[Task statement]
Copy each record exactly and skip its pictures.

START Data for the task

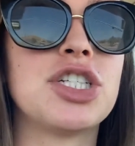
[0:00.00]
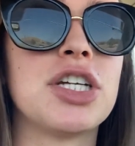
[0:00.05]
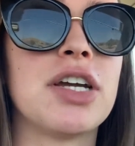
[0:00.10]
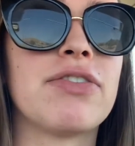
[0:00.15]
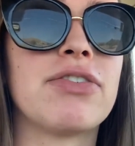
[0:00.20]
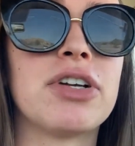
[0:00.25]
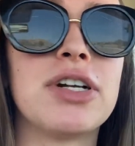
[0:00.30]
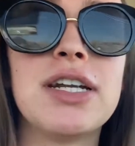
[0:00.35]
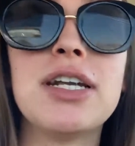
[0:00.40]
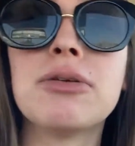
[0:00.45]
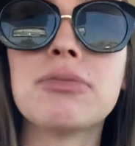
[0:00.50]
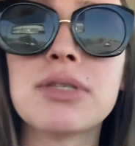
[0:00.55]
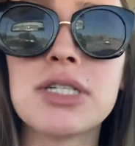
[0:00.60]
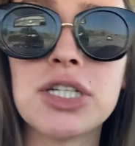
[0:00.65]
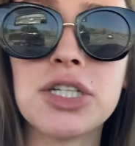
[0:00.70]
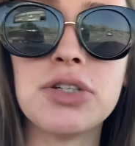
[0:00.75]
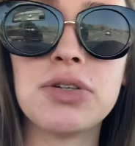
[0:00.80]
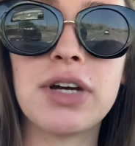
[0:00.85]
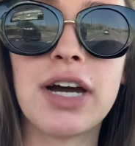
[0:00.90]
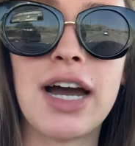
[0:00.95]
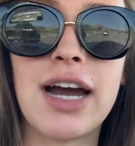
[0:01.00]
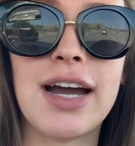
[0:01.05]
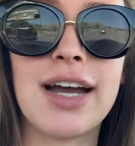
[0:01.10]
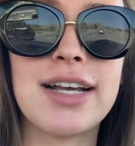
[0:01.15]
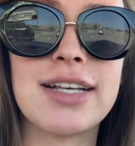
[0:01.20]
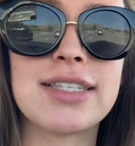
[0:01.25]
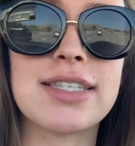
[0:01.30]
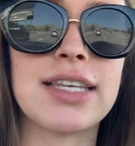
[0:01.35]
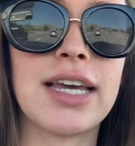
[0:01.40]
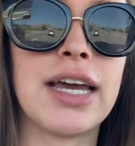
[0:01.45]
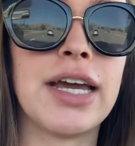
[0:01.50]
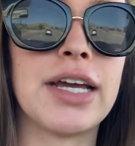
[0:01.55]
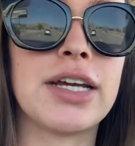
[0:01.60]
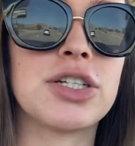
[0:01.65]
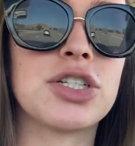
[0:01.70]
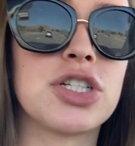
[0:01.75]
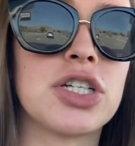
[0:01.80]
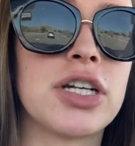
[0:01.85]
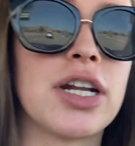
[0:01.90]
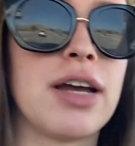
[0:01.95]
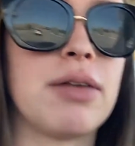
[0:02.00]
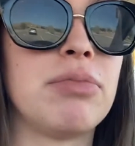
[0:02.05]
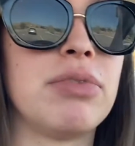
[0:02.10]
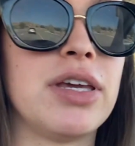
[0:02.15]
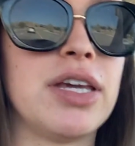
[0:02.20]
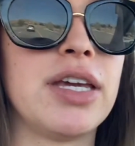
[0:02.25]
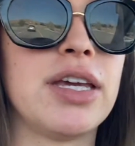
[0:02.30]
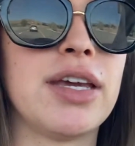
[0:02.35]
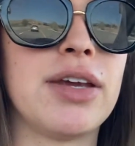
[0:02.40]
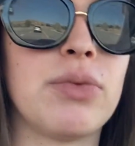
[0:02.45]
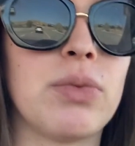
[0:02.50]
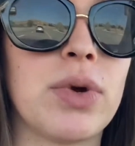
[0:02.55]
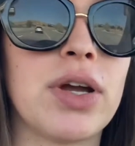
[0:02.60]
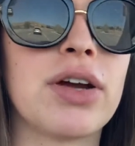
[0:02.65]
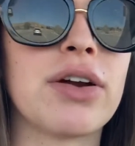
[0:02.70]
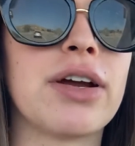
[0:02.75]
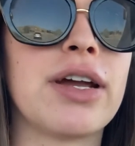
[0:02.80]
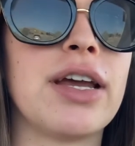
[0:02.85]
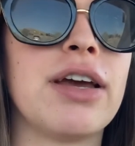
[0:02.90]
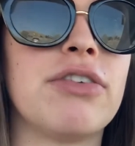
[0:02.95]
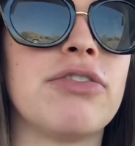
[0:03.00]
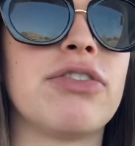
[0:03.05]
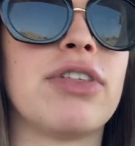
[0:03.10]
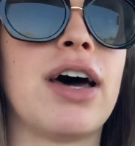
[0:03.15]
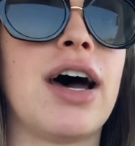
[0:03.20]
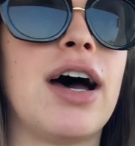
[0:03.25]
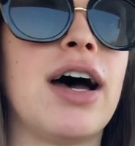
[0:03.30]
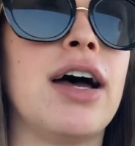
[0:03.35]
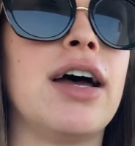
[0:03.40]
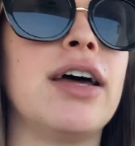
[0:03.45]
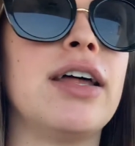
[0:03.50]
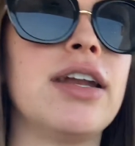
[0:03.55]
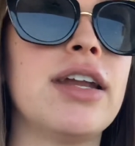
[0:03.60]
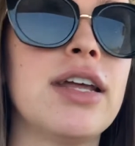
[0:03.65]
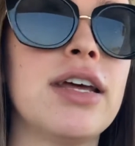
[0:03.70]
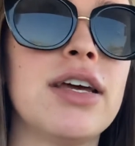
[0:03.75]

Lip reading: nipped at you guys? Like, should I be weary of that?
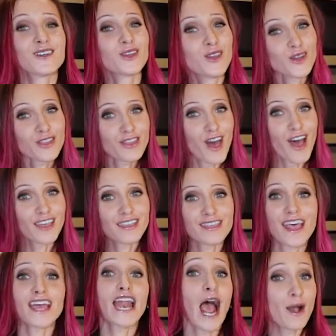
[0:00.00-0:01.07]
you thought
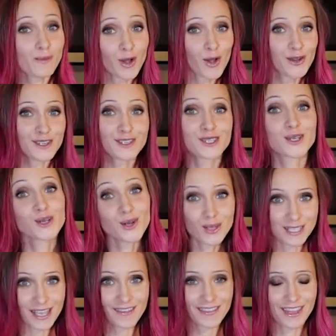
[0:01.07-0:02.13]
that I'm going to cook
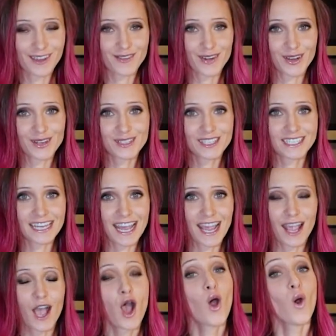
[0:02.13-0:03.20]
something for you today.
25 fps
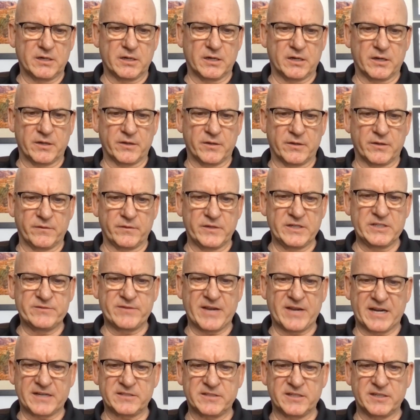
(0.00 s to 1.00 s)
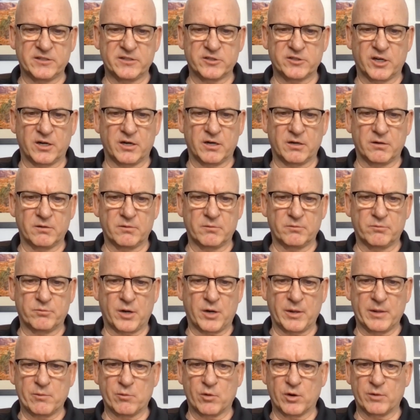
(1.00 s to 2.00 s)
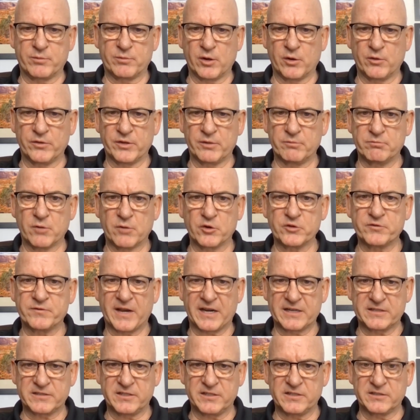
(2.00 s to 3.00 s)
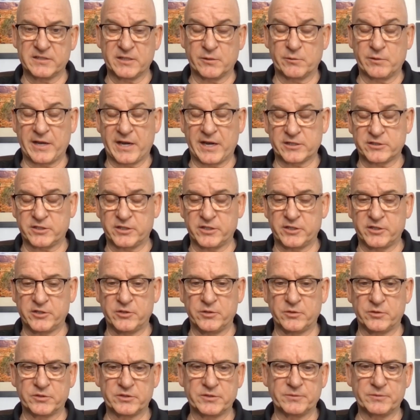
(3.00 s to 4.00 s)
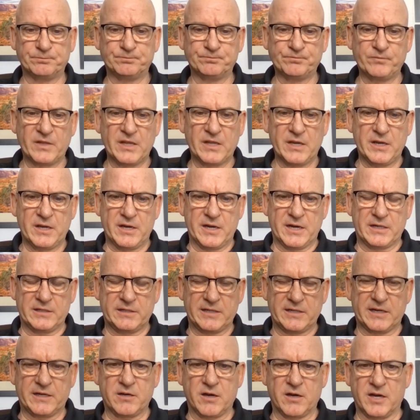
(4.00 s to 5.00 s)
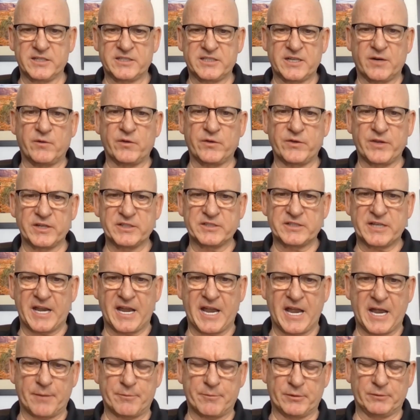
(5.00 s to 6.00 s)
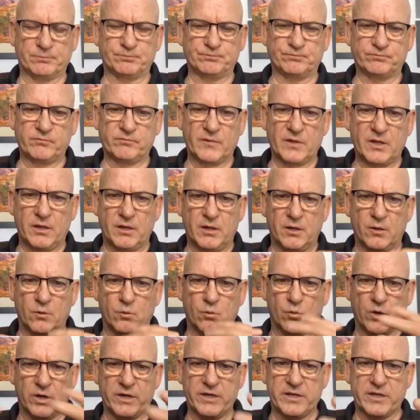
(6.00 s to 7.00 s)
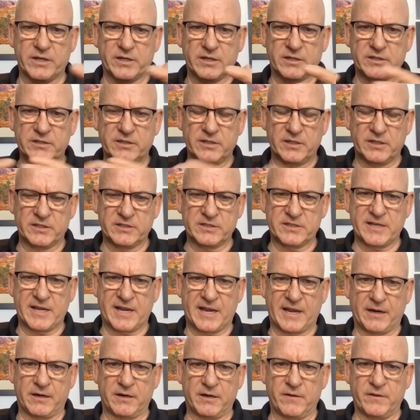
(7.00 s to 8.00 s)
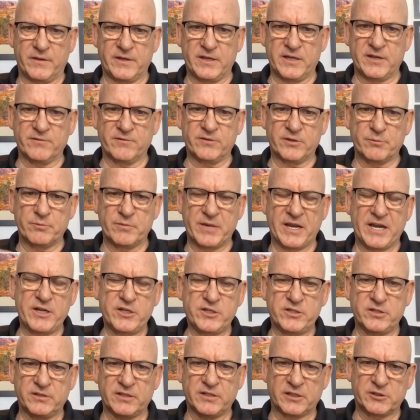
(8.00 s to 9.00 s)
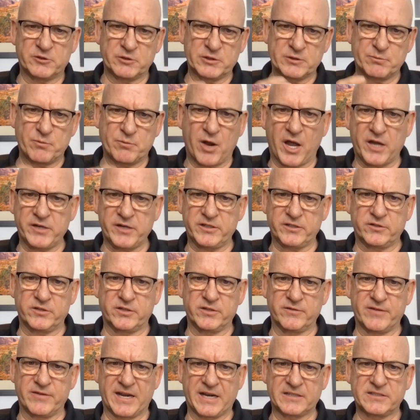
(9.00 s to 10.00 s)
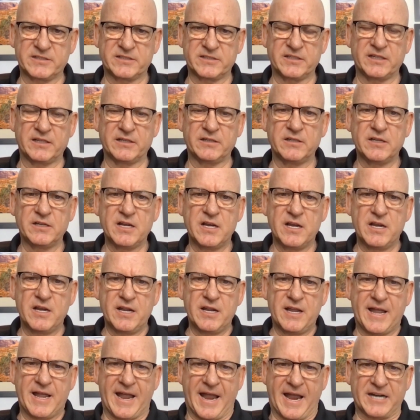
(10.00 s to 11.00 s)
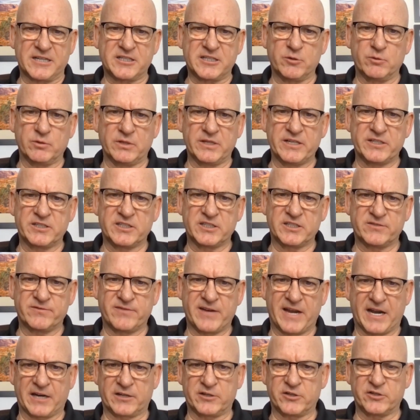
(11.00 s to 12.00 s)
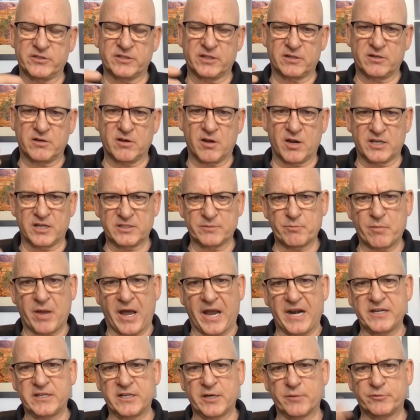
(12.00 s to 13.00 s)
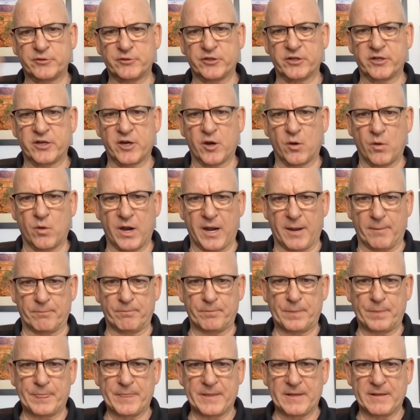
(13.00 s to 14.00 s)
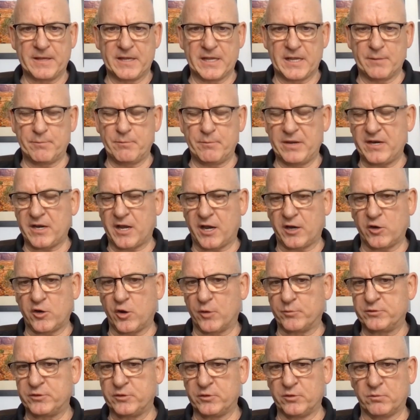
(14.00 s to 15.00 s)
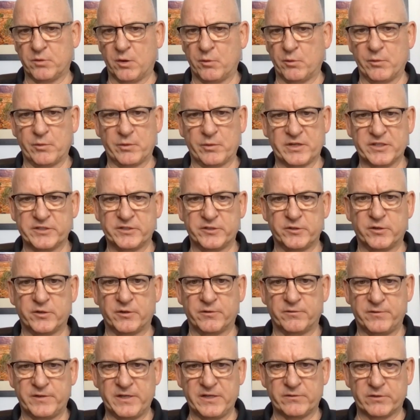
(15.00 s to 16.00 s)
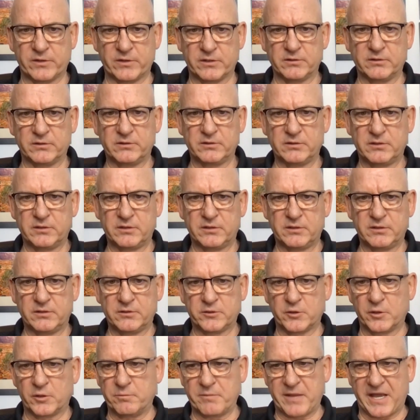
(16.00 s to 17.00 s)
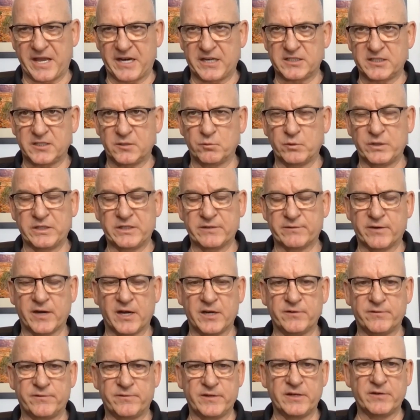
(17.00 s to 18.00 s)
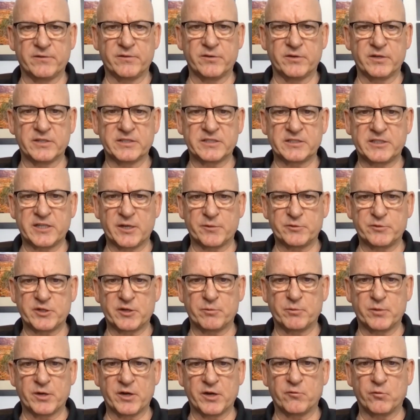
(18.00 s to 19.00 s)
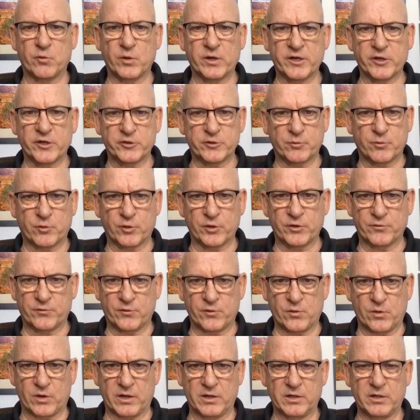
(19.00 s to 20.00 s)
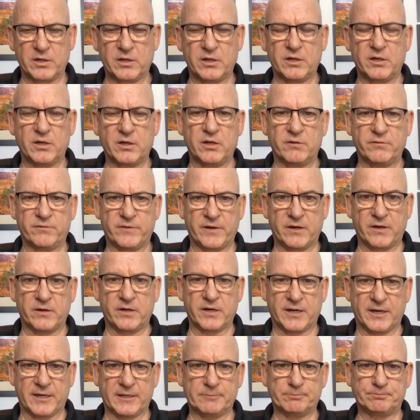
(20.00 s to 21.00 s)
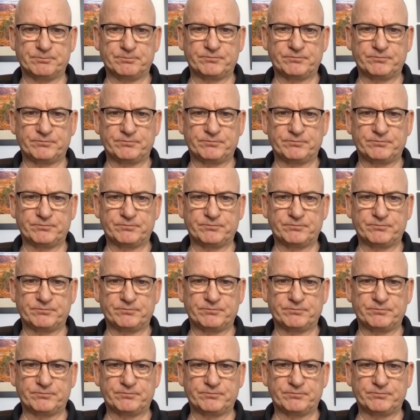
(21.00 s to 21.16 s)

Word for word: Uh, these vaccines are probably more potent than most vaccines that we actually use, and they cause several things to happen. One is is that the inflammation that's responding to the vaccine actually releases factors that cause the body temperature to go up. It may not go up to what we would consider a fever. So in medicine, we define fever as a temperature above 100.4 Fahrenheit.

END Data for the task

[Response]
[0:00.00]
[0:00.05]
[0:00.10]
[0:00.15]
[0:00.20]
[0:00.25]
[0:00.30]
[0:00.35]
[0:00.40]
[0:00.45]
[0:00.50]
[0:00.55]
[0:00.60]
[0:00.65]
[0:00.70]
[0:00.75]
[0:00.80]
[0:00.85]
[0:00.90]
[0:00.95]
[0:01.00]
[0:01.05]
[0:01.10]
[0:01.15]
[0:01.20]
[0:01.25]
[0:01.30]
[0:01.35]
[0:01.40]
[0:01.45]
[0:01.50]
[0:01.55]
[0:01.60]
[0:01.65]
[0:01.70]
[0:01.75]
[0:01.80]
[0:01.85]
[0:01.90]
[0:01.95]
[0:02.00]
[0:02.05]
[0:02.10]
[0:02.15]
[0:02.20]
[0:02.25]
[0:02.30]
[0:02.35]
[0:02.40]
[0:02.45]
[0:02.50]
[0:02.55]
[0:02.60]
[0:02.65]
[0:02.70]
[0:02.75]
[0:02.80]
[0:02.85]
[0:02.90]
[0:02.95]
[0:03.00]
[0:03.05]
[0:03.10]
[0:03.15]
[0:03.20]
[0:03.25]
[0:03.30]
[0:03.35]
[0:03.40]
[0:03.45]
[0:03.50]
[0:03.55]
[0:03.60]
[0:03.65]
[0:03.70]
[0:03.75]

Lip reading: nipped at you guys? Like, should I be weary of that?
[0:00.00-0:01.07]
you thought
[0:01.07-0:02.13]
that I'm going to cook
[0:02.13-0:03.20]
something for you today.
25 fps
(0.00 s to 1.00 s)
(1.00 s to 2.00 s)
(2.00 s to 3.00 s)
(3.00 s to 4.00 s)
(4.00 s to 5.00 s)
(5.00 s to 6.00 s)
(6.00 s to 7.00 s)
(7.00 s to 8.00 s)
(8.00 s to 9.00 s)
(9.00 s to 10.00 s)
(10.00 s to 11.00 s)
(11.00 s to 12.00 s)
(12.00 s to 13.00 s)
(13.00 s to 14.00 s)
(14.00 s to 15.00 s)
(15.00 s to 16.00 s)
(16.00 s to 17.00 s)
(17.00 s to 18.00 s)
(18.00 s to 19.00 s)
(19.00 s to 20.00 s)
(20.00 s to 21.00 s)
(21.00 s to 21.16 s)

Word for word: Uh, these vaccines are probably more potent than most vaccines that we actually use, and they cause several things to happen. One is is that the inflammation that's responding to the vaccine actually releases factors that cause the body temperature to go up. It may not go up to what we would consider a fever. So in medicine, we define fever as a temperature above 100.4 Fahrenheit.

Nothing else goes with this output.